Indigenous Data Sovereignty refers to the right of Indigenous Peoples to govern the collection, ownership, and use of data that derives from or affects them, their communities, territories, cultures, and knowledge systems.
This includes:
- Genetic resources and Digital Sequence Information (DSI)
- Ecological and territorial data
- Cultural heritage and language data
- Statistical, administrative, and health records
- Any digital representation of Indigenous life
While data is often considered neutral, its collection and use are deeply embedded in power dynamics. Historically, colonial structures have extracted and exploited Indigenous knowledge without consent, recognition, or benefit-sharing. Today, this continues digitally — often invisibly — through global databases, research networks, and artificial intelligence systems trained on unprotected Indigenous data.
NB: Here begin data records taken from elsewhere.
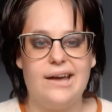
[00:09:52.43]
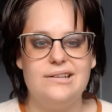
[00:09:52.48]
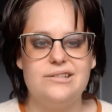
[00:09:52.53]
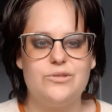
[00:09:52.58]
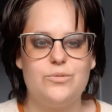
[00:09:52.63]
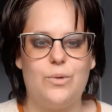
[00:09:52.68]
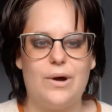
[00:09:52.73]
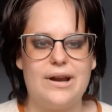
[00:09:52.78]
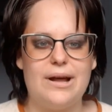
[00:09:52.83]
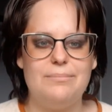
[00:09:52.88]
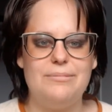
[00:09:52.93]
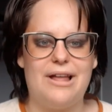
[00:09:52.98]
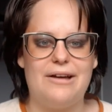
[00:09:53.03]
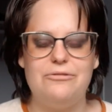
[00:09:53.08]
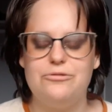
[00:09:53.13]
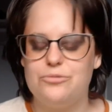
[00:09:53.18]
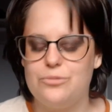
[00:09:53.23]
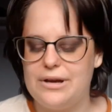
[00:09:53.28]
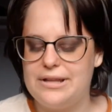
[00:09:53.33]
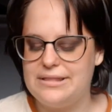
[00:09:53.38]
what I'm
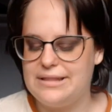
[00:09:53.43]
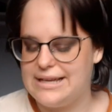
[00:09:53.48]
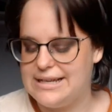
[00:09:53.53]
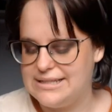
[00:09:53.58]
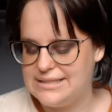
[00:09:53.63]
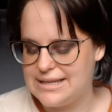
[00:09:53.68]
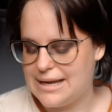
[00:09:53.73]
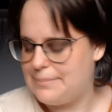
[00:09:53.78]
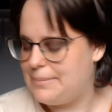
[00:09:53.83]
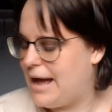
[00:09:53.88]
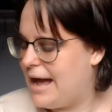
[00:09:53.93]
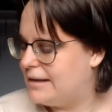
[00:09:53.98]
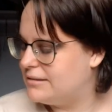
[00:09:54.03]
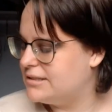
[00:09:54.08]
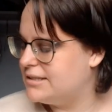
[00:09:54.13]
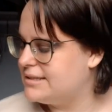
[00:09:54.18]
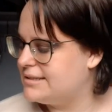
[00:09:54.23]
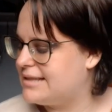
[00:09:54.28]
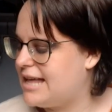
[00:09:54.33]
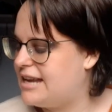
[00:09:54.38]
left with is a
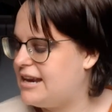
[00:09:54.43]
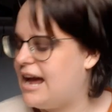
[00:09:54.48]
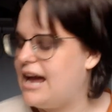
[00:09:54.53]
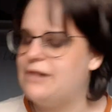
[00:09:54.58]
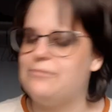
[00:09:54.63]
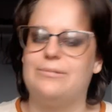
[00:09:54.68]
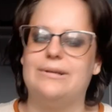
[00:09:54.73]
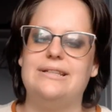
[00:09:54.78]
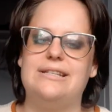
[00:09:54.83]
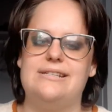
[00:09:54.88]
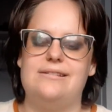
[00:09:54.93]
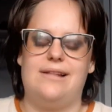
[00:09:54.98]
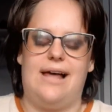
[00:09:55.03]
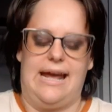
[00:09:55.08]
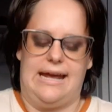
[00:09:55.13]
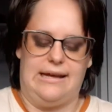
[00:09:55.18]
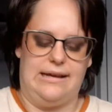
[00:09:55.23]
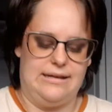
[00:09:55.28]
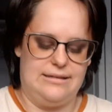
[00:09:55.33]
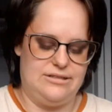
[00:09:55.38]
palette that I really
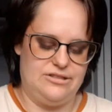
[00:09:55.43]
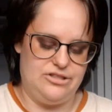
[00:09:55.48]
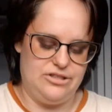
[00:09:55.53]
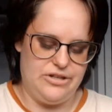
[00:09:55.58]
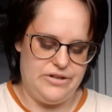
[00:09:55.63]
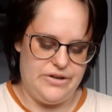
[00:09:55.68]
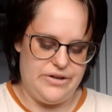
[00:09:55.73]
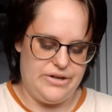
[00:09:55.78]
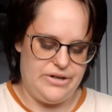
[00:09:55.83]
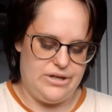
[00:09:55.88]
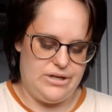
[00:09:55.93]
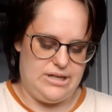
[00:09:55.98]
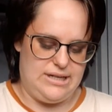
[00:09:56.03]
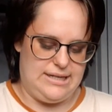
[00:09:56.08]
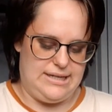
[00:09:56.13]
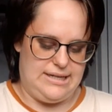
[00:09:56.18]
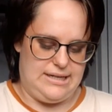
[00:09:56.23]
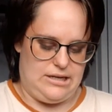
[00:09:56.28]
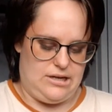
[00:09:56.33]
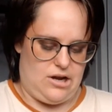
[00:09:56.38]
like.
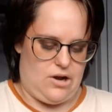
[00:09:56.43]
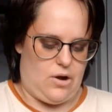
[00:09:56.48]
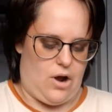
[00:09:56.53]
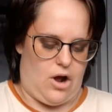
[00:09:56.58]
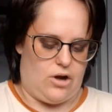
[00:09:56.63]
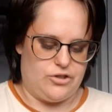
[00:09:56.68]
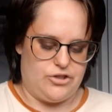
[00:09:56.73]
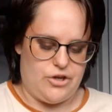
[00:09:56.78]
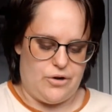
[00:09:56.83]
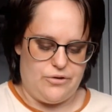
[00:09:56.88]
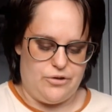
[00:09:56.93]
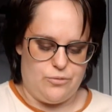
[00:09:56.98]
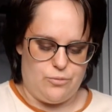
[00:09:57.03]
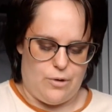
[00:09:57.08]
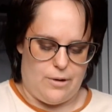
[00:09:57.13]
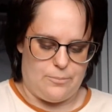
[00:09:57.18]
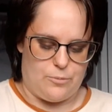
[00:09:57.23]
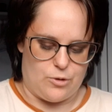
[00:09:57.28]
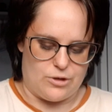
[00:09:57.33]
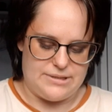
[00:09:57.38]
I'll show you
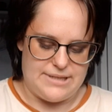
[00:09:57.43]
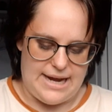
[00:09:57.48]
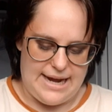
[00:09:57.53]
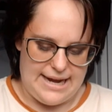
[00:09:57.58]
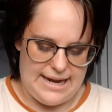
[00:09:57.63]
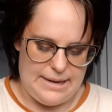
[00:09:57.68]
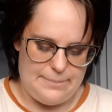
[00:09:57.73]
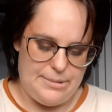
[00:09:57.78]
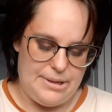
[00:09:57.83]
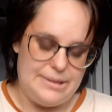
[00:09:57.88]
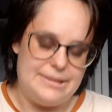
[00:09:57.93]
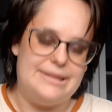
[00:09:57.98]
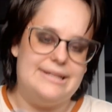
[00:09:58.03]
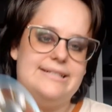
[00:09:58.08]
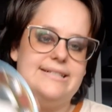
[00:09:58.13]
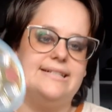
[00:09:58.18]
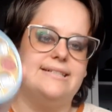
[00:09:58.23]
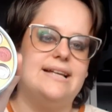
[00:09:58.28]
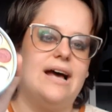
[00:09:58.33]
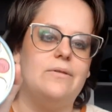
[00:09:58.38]
one more time. This
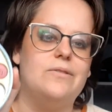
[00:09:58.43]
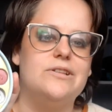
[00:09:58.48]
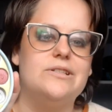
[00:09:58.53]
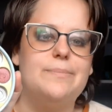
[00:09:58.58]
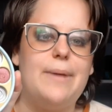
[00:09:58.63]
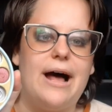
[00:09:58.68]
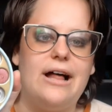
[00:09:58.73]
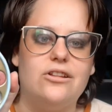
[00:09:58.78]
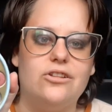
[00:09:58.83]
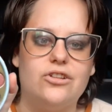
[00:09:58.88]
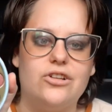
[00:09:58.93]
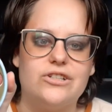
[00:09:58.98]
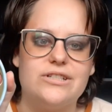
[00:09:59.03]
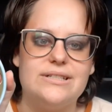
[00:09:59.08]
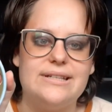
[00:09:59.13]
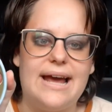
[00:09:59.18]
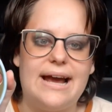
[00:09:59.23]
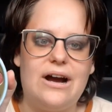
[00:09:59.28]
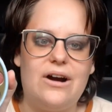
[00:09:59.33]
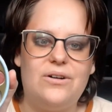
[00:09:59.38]
is how this palette looks
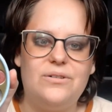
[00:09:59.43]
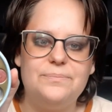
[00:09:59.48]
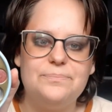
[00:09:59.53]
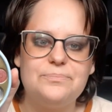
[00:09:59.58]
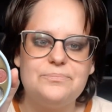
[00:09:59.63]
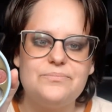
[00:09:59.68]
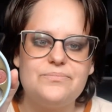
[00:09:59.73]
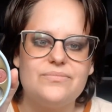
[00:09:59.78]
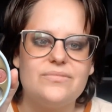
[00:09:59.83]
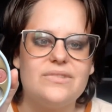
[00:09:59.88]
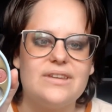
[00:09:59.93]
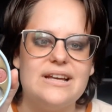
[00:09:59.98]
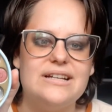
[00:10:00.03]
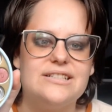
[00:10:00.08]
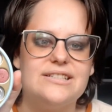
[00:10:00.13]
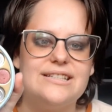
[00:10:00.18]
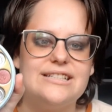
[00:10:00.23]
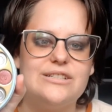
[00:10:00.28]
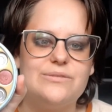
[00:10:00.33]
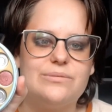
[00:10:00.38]
now.
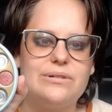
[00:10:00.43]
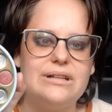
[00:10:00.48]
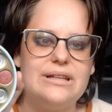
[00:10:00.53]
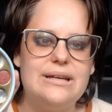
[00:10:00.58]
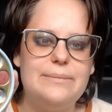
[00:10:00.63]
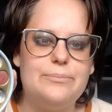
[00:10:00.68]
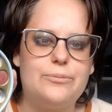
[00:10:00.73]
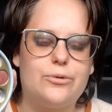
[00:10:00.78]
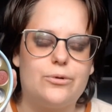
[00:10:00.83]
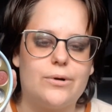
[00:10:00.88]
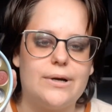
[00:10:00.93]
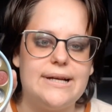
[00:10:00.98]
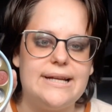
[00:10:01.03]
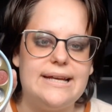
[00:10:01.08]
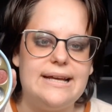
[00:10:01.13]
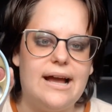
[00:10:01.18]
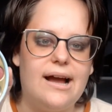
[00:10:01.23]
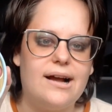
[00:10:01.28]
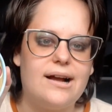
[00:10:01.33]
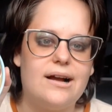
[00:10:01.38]
It's this really
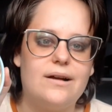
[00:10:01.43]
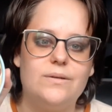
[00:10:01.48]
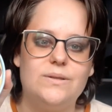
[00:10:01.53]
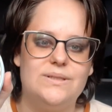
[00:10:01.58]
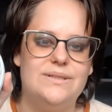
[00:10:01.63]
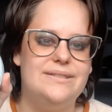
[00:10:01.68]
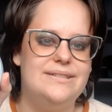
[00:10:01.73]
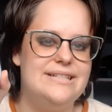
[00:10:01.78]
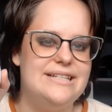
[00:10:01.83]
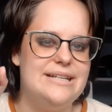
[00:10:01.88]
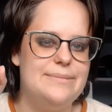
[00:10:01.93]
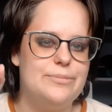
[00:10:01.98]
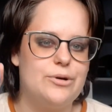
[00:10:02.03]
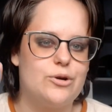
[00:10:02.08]
pretty, deep,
We defend Indigenous Data Sovereignty because it is a matter of:
- Self-determination: Indigenous Peoples have the right to define how their knowledge, identities, and territories are represented, used, and protected.
- Consent: Data involving Indigenous communities must only be accessed, shared, or stored with their Free, Prior, and Informed Consent (FPIC).
- Justice: The digital world must not reproduce the same extractive patterns of colonization, but instead support reparative, respectful relationships.
- Environmental protection: Data on biodiversity and ecosystems must reflect the traditional ecological knowledge of Indigenous communities — and be governed by them to protect both nature and culture.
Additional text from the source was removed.